Monday, July 2, 2012

job search woes.

The American Bar Association Journal reported last week in this article that 45% of 2011 law school graduates have not found full-time, long-term legal jobs. Compare that to the current 8.1% rate of unemployment in the United States. And, while this percentage of law school grads includes those that may be doing contract work or working at the mall to stay afloat, the numbers are still drastic considering the immense amount of law school debt taken on by these grads. What was once considered your average mortgage, is now your typical debt out of law school.

Well, I went through the same when I graduated. I won't pretend I'm the authority on finding a job, but I can tell you what I did, and what I think worked.

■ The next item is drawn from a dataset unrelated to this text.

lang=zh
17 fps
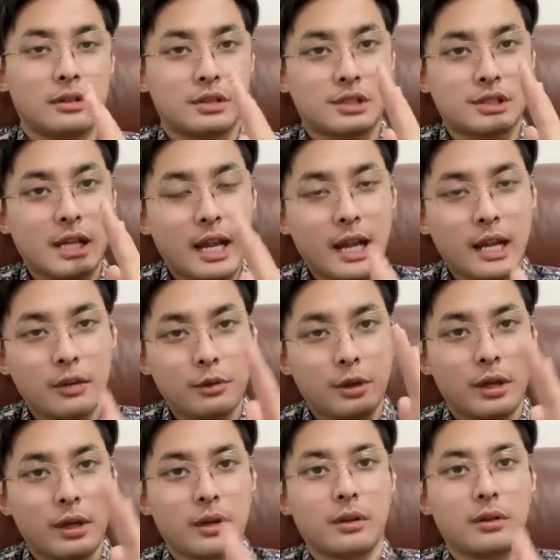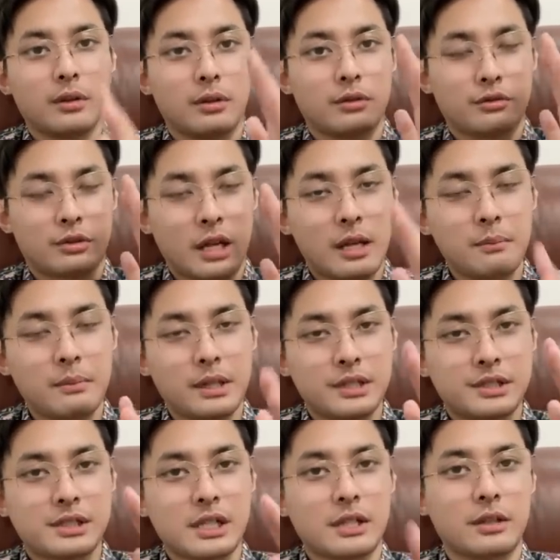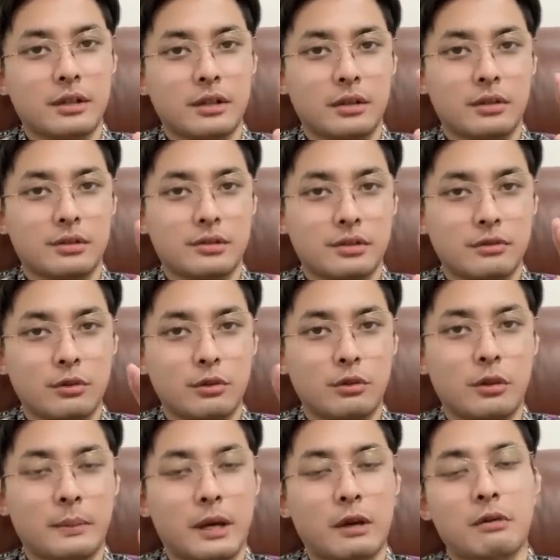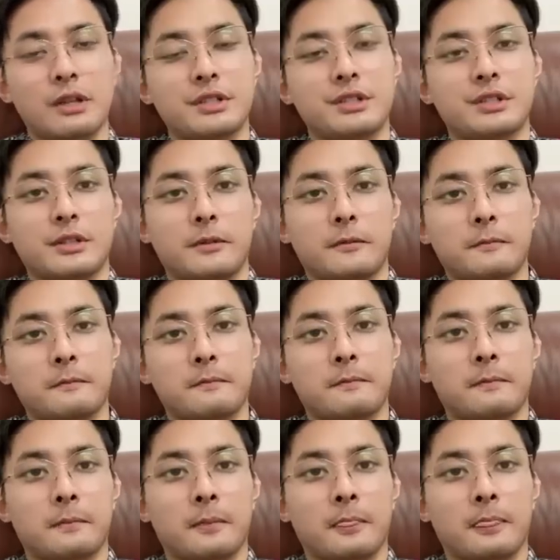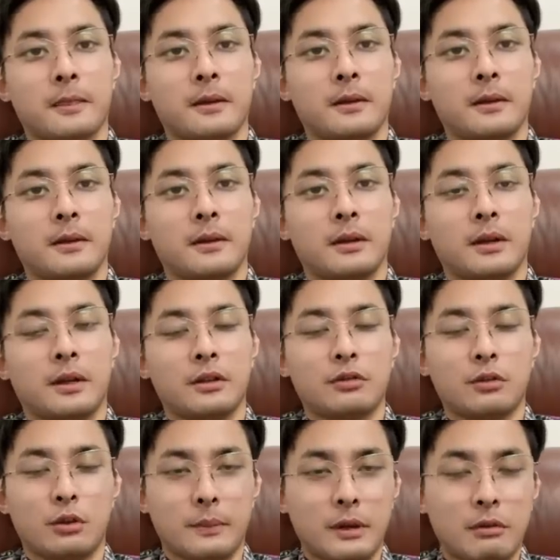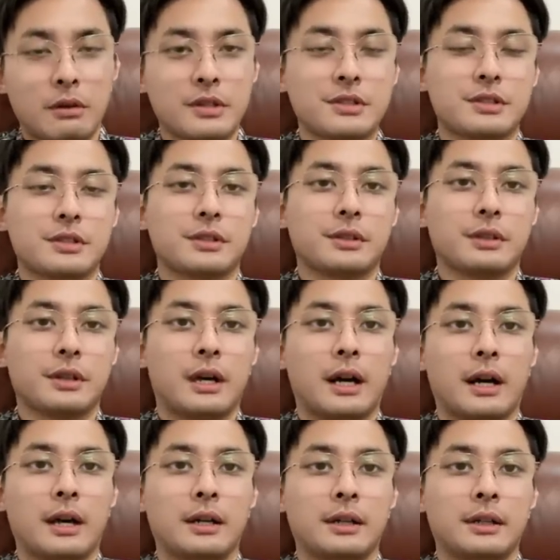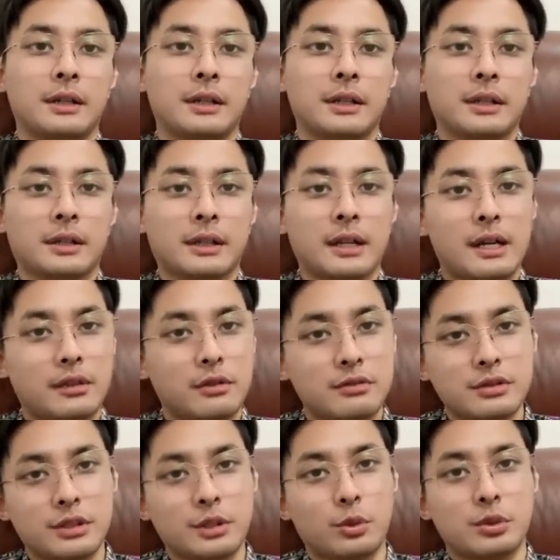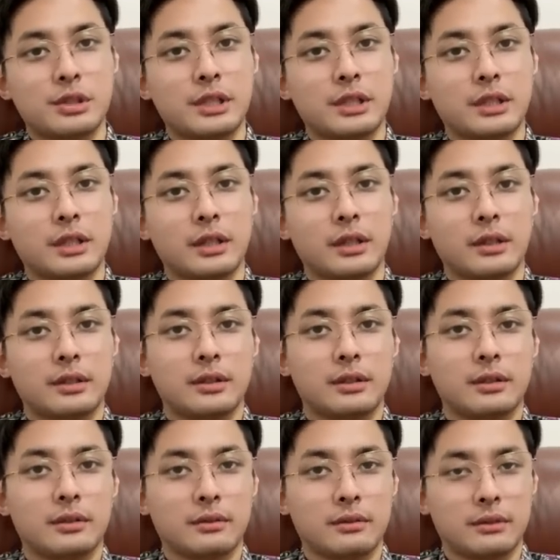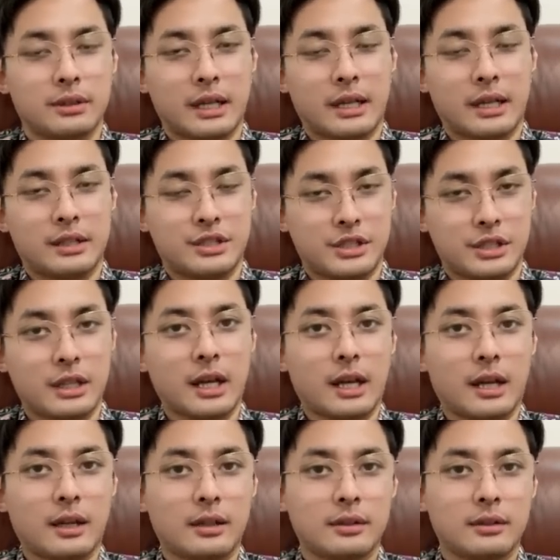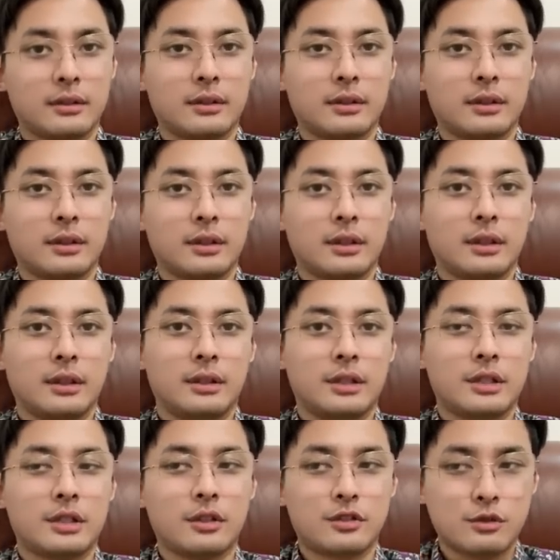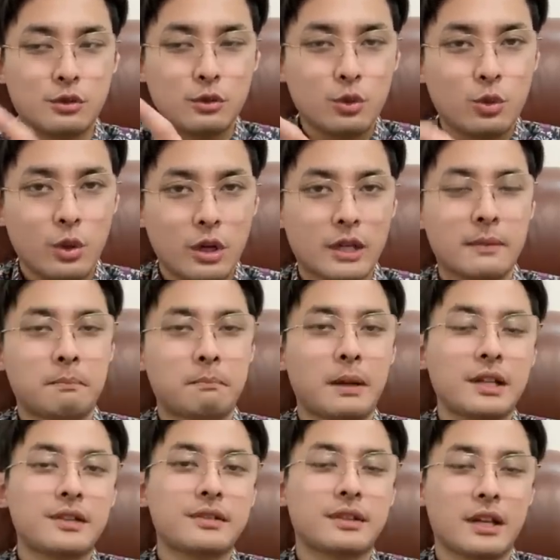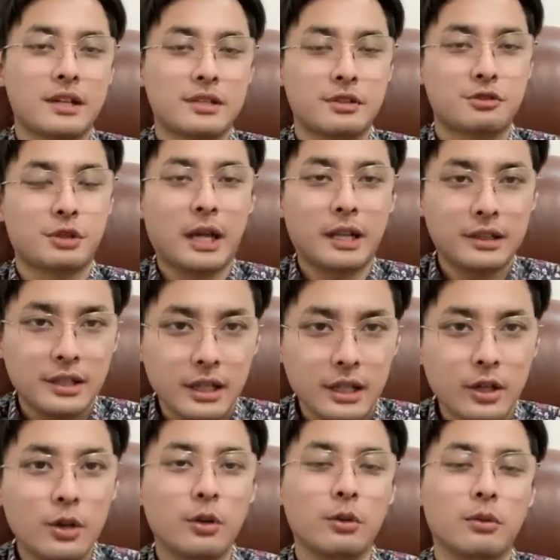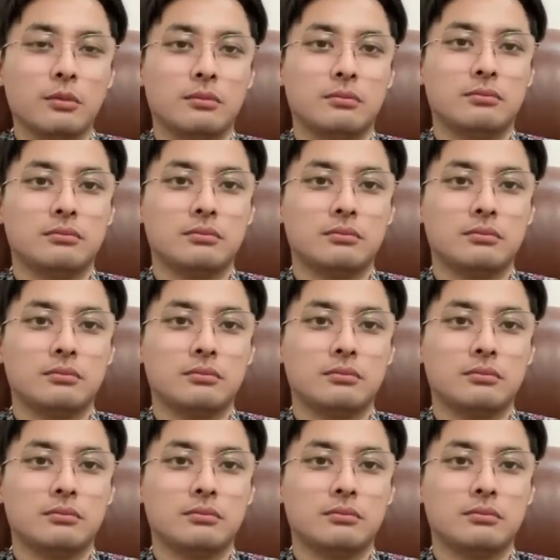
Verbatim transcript: 战略、全面战略协作伙伴关系、合作伙伴关系啊，它都是有这个。等级的，你像中国跟巴基斯坦是全天候，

1. Work for free (if you can).

When I graduated, I had the good fortune of receiving an immense amount of support, not just from my parents, but from extended family as well. But, as you all well know how expenses can add up, even that wasn't enough. I worked my unpaid internship from 9am-5pm and then went off to Banana Republic where I freelanced as a stylist (aka sales associate) from 6pm-11pm. If you have the economic and psychological ability to do it, go for it.

The reason I believe in the "work for free" system is that I truly believe people will help you the most when they feel they owe  you something. And if you're giving them your time and best effort with no remuneration, they will most likely take some time to help you connect with others in the field or maybe even send your resume to their colleagues who are looking for a new employee.

Honestly, I was once of the mindset that I was a licensed attorney, and was above working for free. Then, I realized a year had passed since I had graduated and, instead of gaining valuable experience during that year, I was complaining about how there was no good paid work out there. Once I opened my eyes to what I could be doing, I moved to DC and landed a spot on the Hill, then another at a think tank, and then my first paid job as an attorney at an Embassy.

2. Create a list of possible networks...and network your butt off.

My advice isn't to go to a million networking events and push your resume off on a bunch of people you don't know. I created a list of every possible "group" I belonged to. In that list I included my undergraduate and graduate schools, my ethnic group, my sorority, professional groups, etc. I then went through and contacted everyone I could find that was in my area and also belonged to one of these groups. For every 20 or so e-mails I sent, I got about 3 responses. So don't feel discouraged if you don't hear back from everyone. Once you set up appointments to meet with these people, see #3.

3. Set up informational interviews.

Informational interviews are a great way to let people know you're looking for a job. Set up meetings with professionals in your field (I always asked them to lunch, coffee, or a quick word in their office so they know you're conscious of how busy they are). Have some questions ready for them. Ask them what their typical day-to-day work is like, what the most important subjects in their field are at the moment, and what advice they may have for you as you currently look for work. Don't ask them information about their field of work that's readily available online. You'll seem unprepared. Don't ask them for a job or push your resume on them. Although, you should have a copy of your resume ready in case they ask you for it. Send them a thank you note or e-mail that same day.

4. Check, double check, and triple check your application materials.

All these elements should be impeccable -- no typos or grammatical errors. It should  be on professional-grade resume paper with a standard font and font size.

5. Be ready to knock them out of the park with your interview skills.

People's job needs are extremely unpredictable. You may wait months before your hear a peep, and all of a sudden you get an email from a prospective employer that they need you to interview that same day (as is what happened to me -- but that's a story for another day). Always have prepared answers to expected interview questions. For example, I always got the "tell me a little about yourself" question. It took me a while to realize they didn't want to know about my dog back home, but about my experience and how I could contribute to their organization. Now I can rattle that answer off like it's my name, date of birth, and social security number. After you've got those down, make sure to research the company and your interviewer, if possible, and show them you've done your research by asking them specific questions regarding this information at the end of the interview.

These are not all the tactics, nor the best tactics, to use when looking for a job. But this is what I used, and it worked for me. I wish you all the luck in the world. Just keep swimming, and remember that every moment in your life leads to the next.